Exercise data -

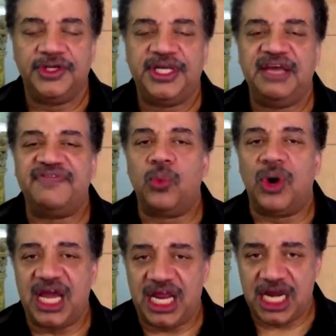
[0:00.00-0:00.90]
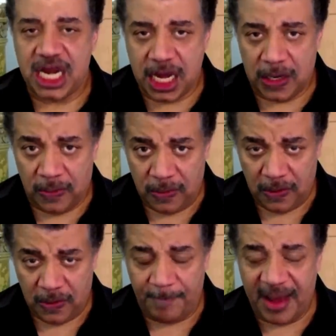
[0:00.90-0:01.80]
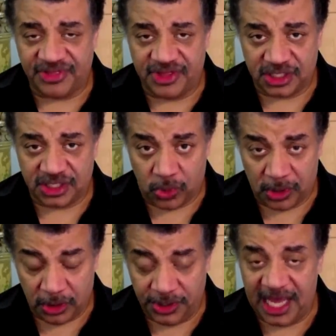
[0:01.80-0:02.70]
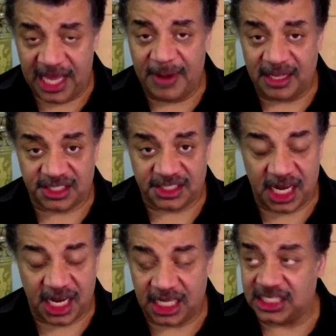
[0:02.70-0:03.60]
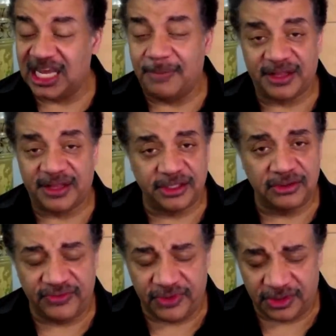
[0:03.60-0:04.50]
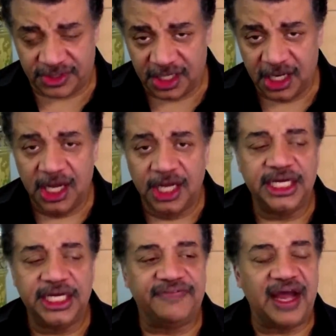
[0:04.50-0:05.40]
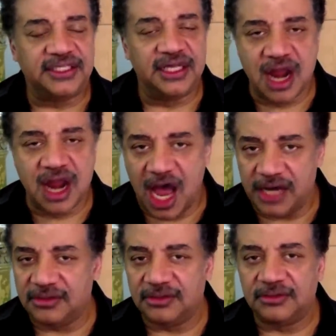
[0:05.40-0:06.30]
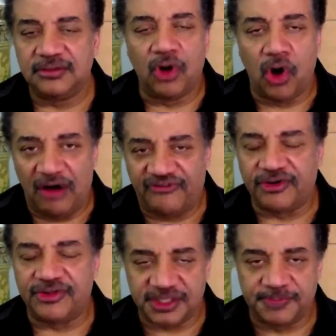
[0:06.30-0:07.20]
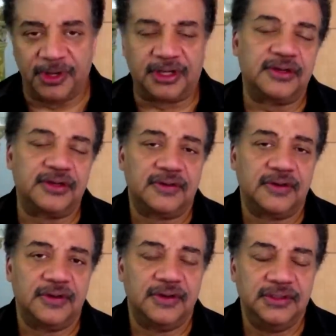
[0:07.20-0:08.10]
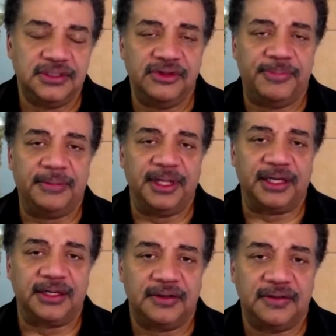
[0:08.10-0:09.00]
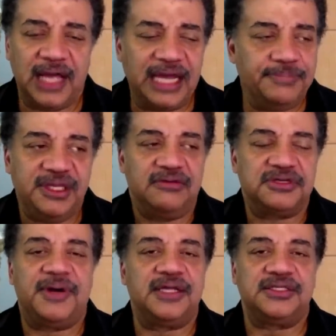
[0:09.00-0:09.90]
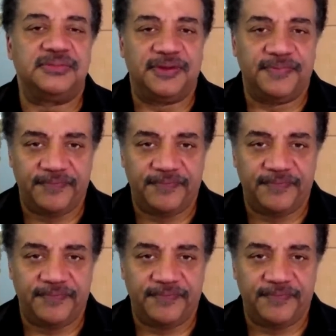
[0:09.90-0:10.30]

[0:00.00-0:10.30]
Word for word: given what I know about this world and about science and about the universe, if I did not offer this book to the public. I'd be irresponsible.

Aim of the exercise -
Copy each line of the records precisely and drop any images they hold.

Answer to this exercise -
[0:00.00-0:00.90]
[0:00.90-0:01.80]
[0:01.80-0:02.70]
[0:02.70-0:03.60]
[0:03.60-0:04.50]
[0:04.50-0:05.40]
[0:05.40-0:06.30]
[0:06.30-0:07.20]
[0:07.20-0:08.10]
[0:08.10-0:09.00]
[0:09.00-0:09.90]
[0:09.90-0:10.30]

[0:00.00-0:10.30]
Word for word: given what I know about this world and about science and about the universe, if I did not offer this book to the public. I'd be irresponsible.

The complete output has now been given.